Falls resulting in broken femur, tibia lead family to concerning diagnosis

While falling down can be upsetting for a toddler, when two-year-old Henrick Hamelin has a spill it’s a concern for his parents.

In September, Henrick was diagnosed with Type 1 Osteogenesis Imperfecta, or Brittle Bone Disease, where the body isn’t producing enough collagen resulting in fragile bones. Children with Type 1 are subject to bone fractures from mild traumas such as falling.

Henrick suffered his first break, a femur bone, in February. He was taken to hospital in Salmon Arm and was airlifted to BC Children’s Hospital for treatment.

In July, Henrick had another fall and suffered another break, this time a tibia.

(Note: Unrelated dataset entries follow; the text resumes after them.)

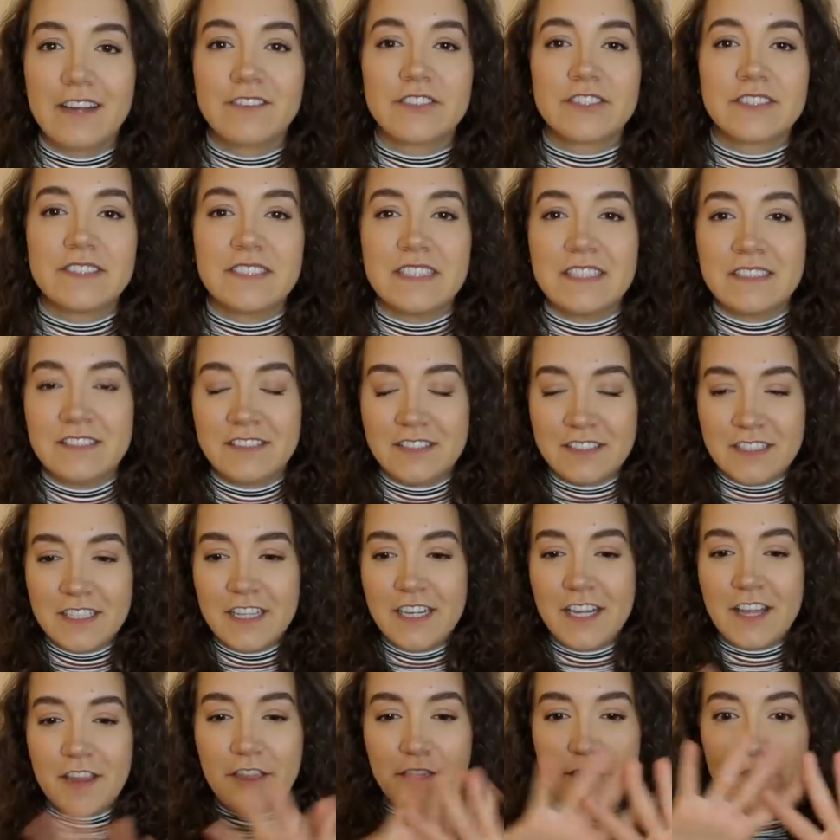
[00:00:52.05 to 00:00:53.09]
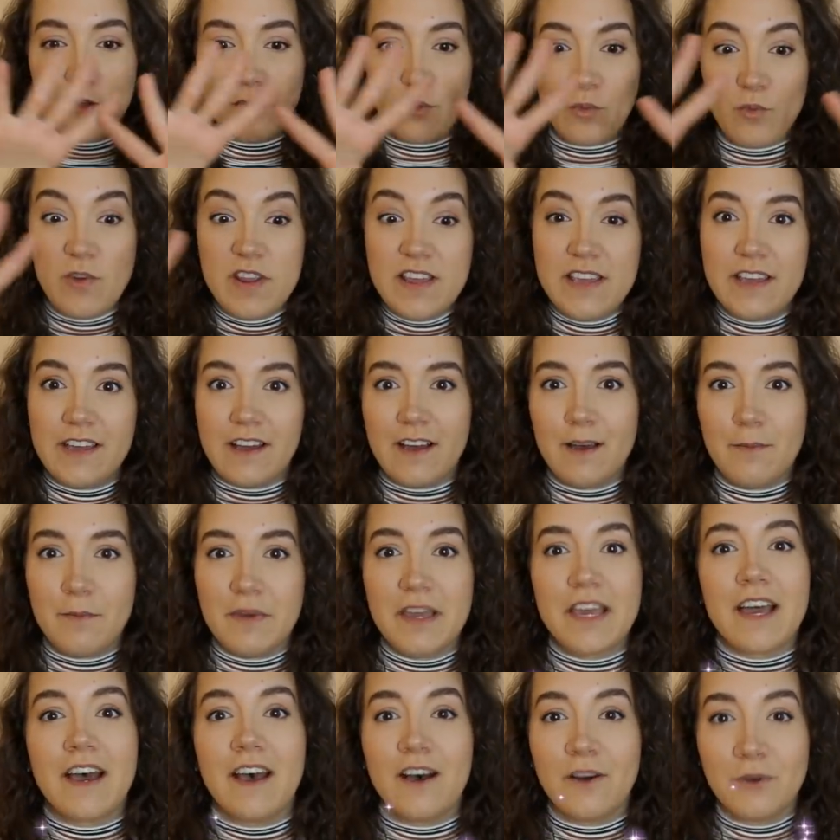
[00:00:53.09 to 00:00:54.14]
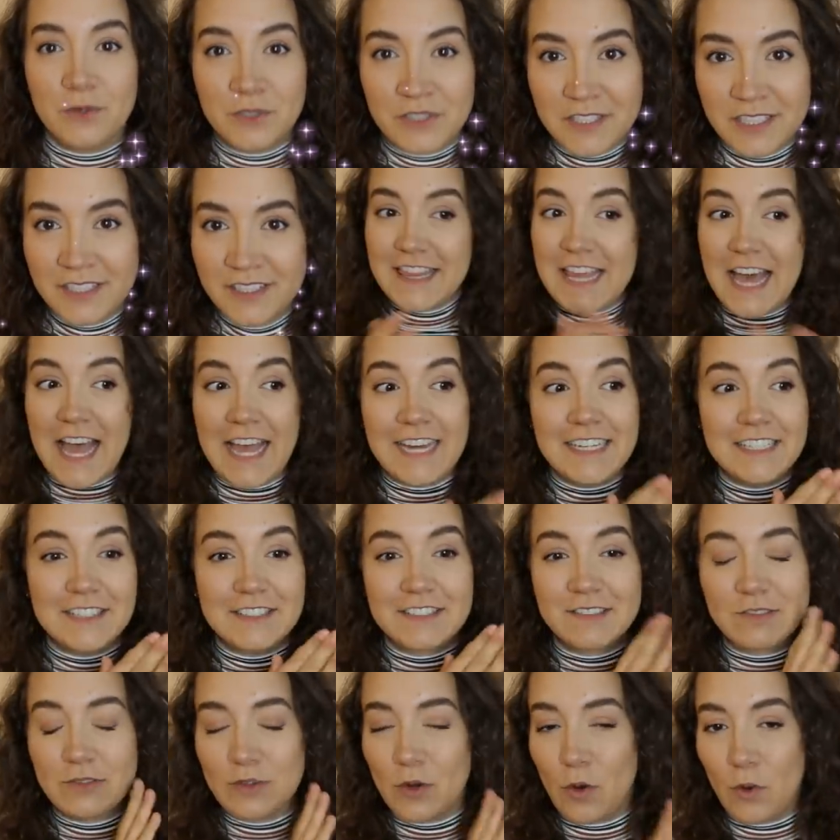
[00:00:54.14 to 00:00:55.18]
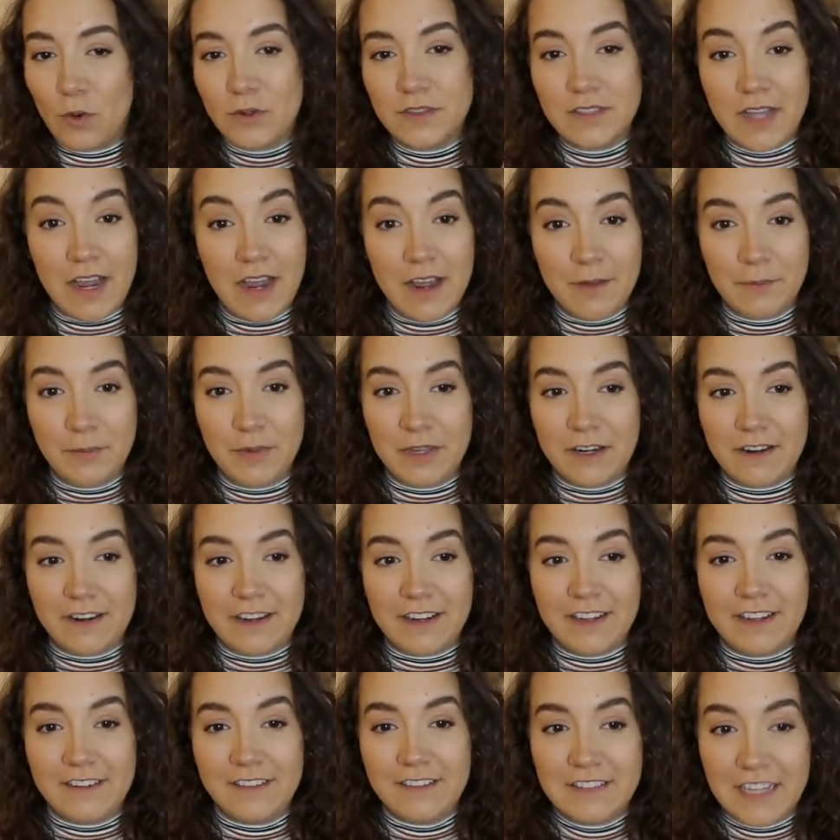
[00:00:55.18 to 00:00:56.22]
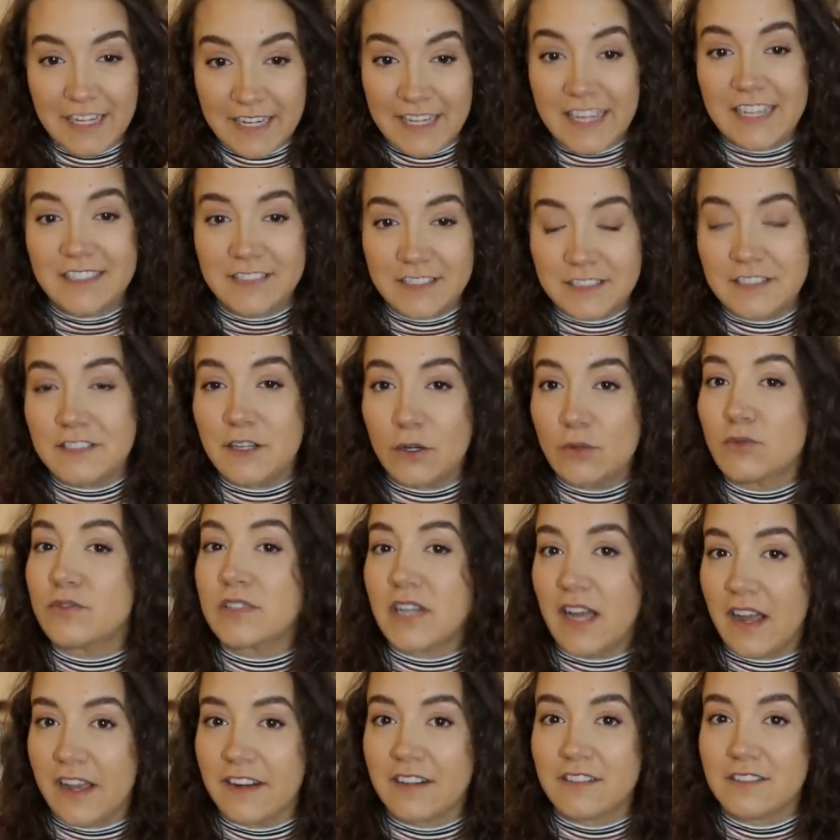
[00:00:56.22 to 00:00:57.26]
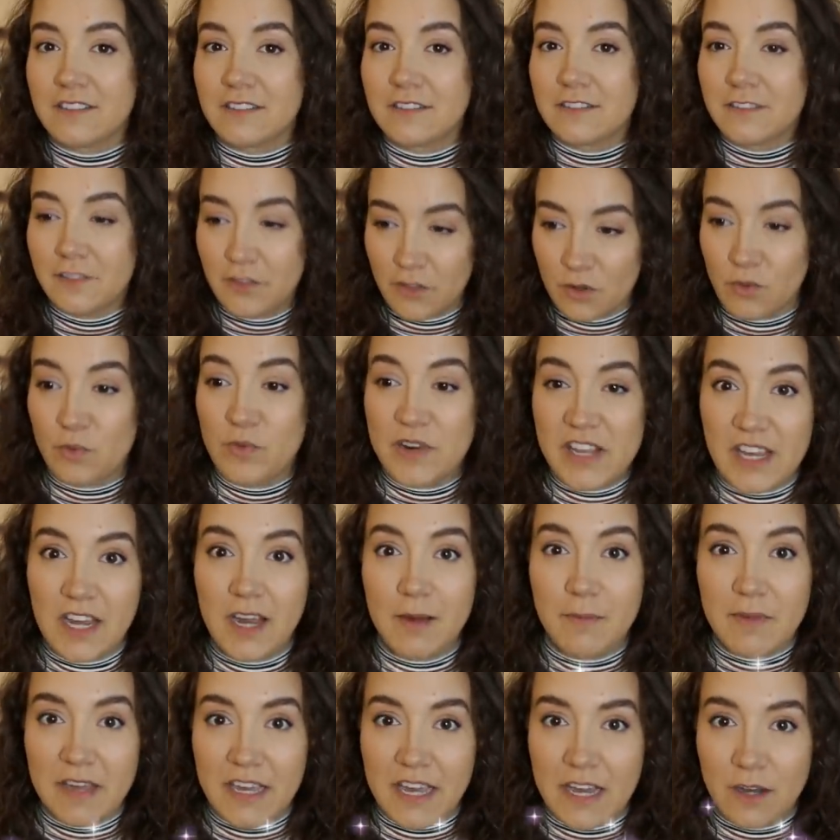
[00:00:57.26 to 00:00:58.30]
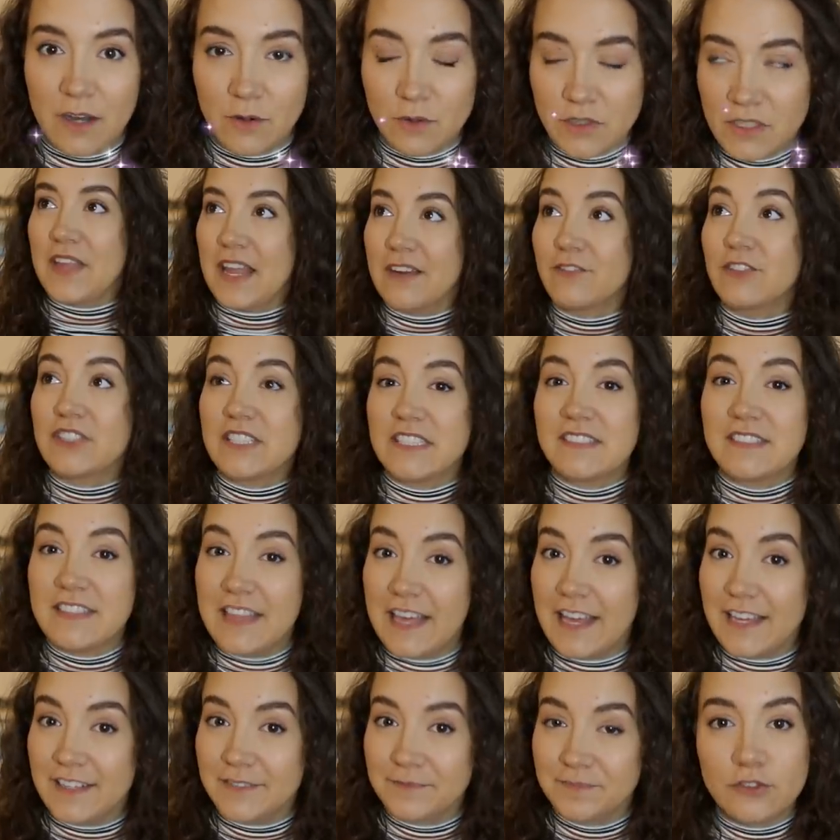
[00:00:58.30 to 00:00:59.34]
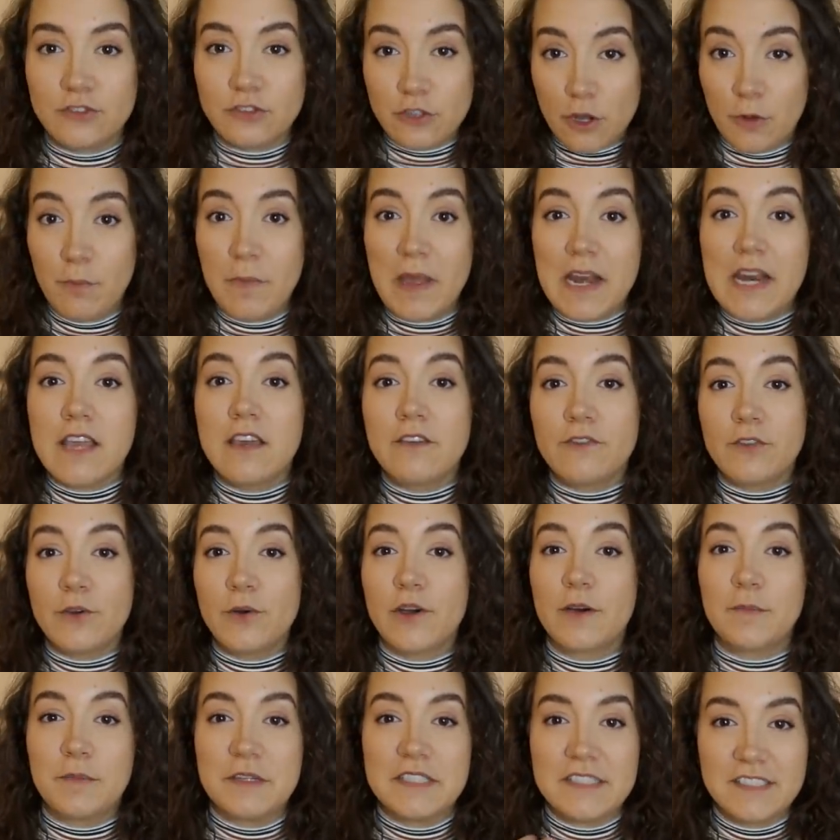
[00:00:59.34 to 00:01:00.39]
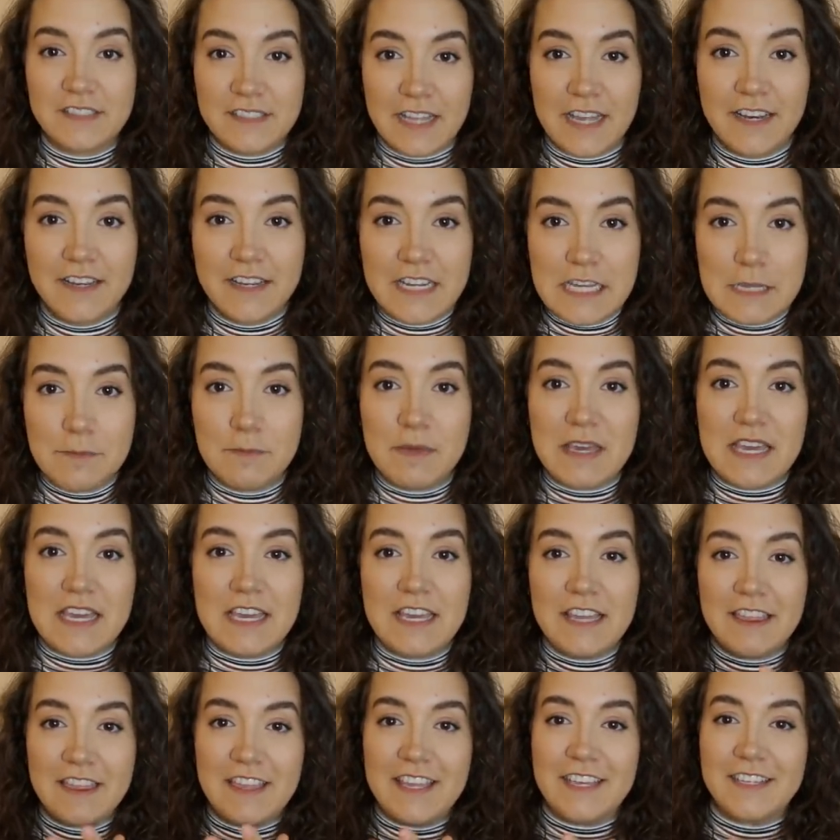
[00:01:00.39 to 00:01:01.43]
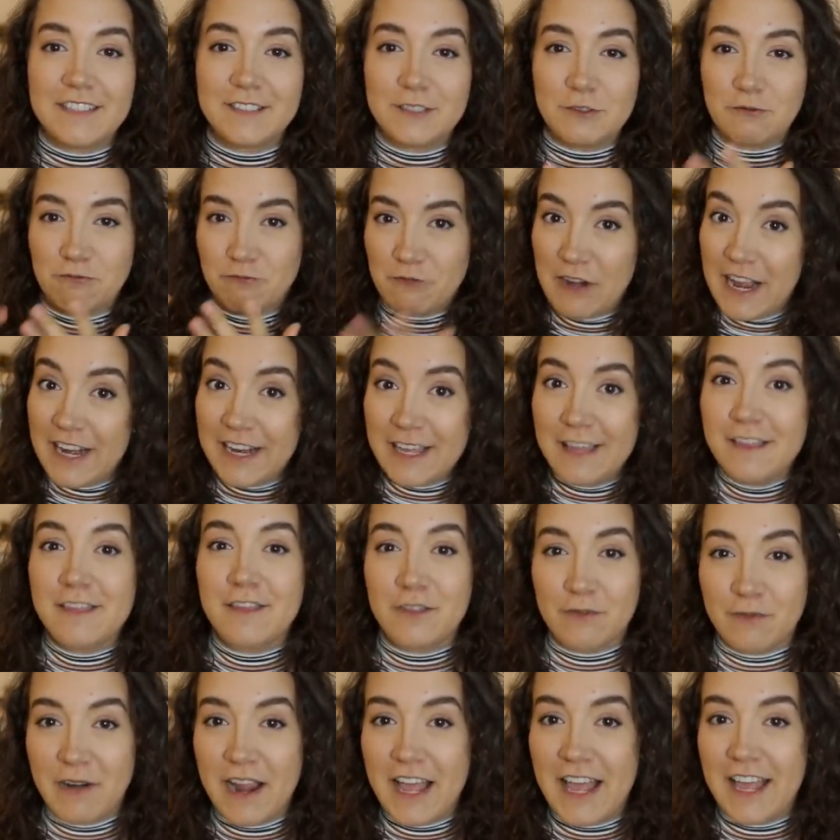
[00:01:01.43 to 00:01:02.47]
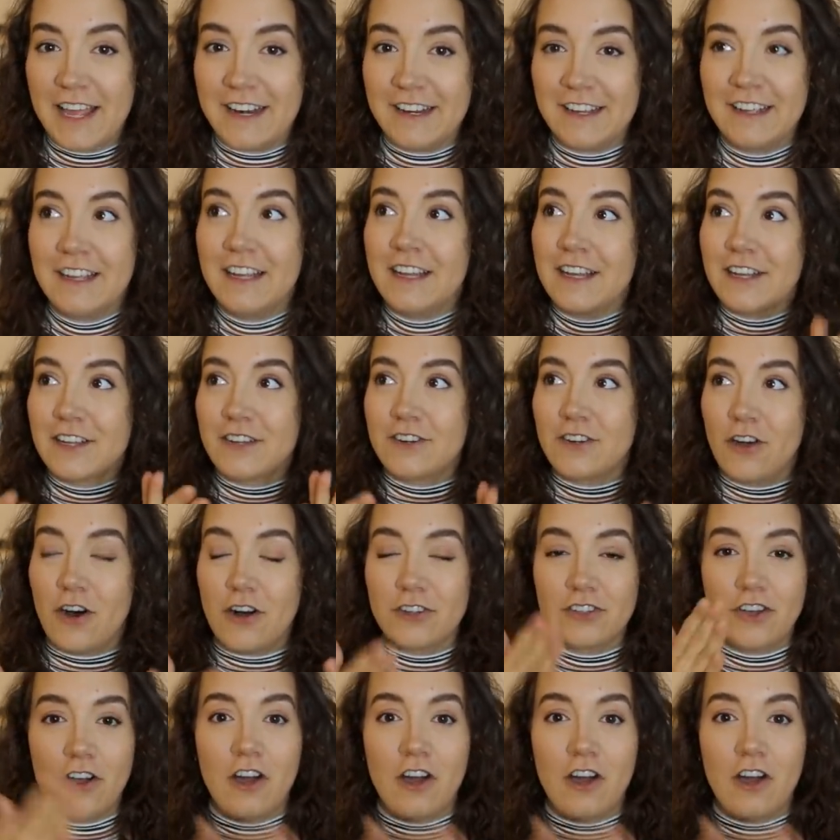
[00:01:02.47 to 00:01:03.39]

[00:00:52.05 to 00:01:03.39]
Ever since the re-coming out, that whole time period, that gets its own title. The re-coming out. Ever since then, so many of you have been sending me this Reddit thread called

He was treated at Shuswap Lake General Hospital.

After the second break, parents Chelsea and Keelan Hamelin turned to Google to find out what could be going on.

“His falls were just from walking, he didn’t fall off anything, he wasn’t doing anything crazy, so we were concerned something could have been wrong,” explained Chelsea.

During their research, the Salmon Arm couple heard about a child that had Osteogenesis Imperfecta (OI), so they looked it up and brought what they found to their doctor. Soon after they were referred to a specialist, testing was done and they had a diagnosis for Henrick by September.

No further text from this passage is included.